Izzy abrió los brazos y dejó caer la cabeza hacia atrás.
—¿Qué me importa todo eso ahora? —dijo apagadamente—. Me da todo igual.
—En cualquier caso, no sirve de evidencia ante un tribunal —explicó Michael—. Se lo digo por si está considerando consultarlo con un abogado o algo así.
—Entonces ¿para qué lo hacen? —preguntó Izzy mientras se encaminaban al despacho de Michael.
—Le estoy pidiendo que se someta a la prueba para verificar su credibilidad —reconoció Michael con franqueza—. El mero hecho de que se preste a hacerla demuestra su credibilidad, ya que imagino que sabe que, aunque los resultados no puedan presentarse en un juicio, es muy difícil engañar al detector.
—¿En serio? ¿Por qué es tan difícil?
—Hay numerosos indicadores. Ya se lo explicaré cuando nos pongamos con ello.
—Lo que quiero, lo único que de verdad quiero, es verlo una vez más —dijo Izzy con voz desgarrada, y estaba a punto de repetir la súplica cuando el sonido de voces procedentes del despacho de Michael le hicieron enmudecer.

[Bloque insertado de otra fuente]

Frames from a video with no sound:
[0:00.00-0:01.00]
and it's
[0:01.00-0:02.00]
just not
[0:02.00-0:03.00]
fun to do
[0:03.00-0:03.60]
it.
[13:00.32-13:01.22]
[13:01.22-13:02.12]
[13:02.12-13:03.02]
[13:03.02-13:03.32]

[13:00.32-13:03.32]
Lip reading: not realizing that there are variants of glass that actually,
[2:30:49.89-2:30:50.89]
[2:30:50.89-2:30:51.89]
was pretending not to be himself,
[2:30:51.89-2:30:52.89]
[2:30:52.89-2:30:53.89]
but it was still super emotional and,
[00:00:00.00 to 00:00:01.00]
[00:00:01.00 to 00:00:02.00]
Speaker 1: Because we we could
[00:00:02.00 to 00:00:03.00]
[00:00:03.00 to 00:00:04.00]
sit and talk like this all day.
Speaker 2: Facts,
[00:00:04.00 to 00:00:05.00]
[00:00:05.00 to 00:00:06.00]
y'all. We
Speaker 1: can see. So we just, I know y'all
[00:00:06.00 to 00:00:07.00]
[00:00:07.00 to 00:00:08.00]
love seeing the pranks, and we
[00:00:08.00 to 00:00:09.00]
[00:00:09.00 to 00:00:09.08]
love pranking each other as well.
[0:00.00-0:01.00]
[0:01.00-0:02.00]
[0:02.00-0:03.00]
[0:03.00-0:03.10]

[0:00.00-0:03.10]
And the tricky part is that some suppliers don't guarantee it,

—¡La llamábamos Cuatro-en-Uno! —era Zippo hablando a voces al otro lado de la puerta—. Tú no te acordarás de la loca mística, eres demasiado joven, pero la mujer de este caso me recuerda a ella. Aunque aquélla era un palillo y ésta no es tan flaca, y además los vestidos de Cuatro-en-Uno eran como sacos, y ésta lleva pantalones... —Michael abrió la puerta y la voz de Zippo se extinguió. Sentado a la mesa de Michael, Eli Bahar ordenaba un montón de papeles.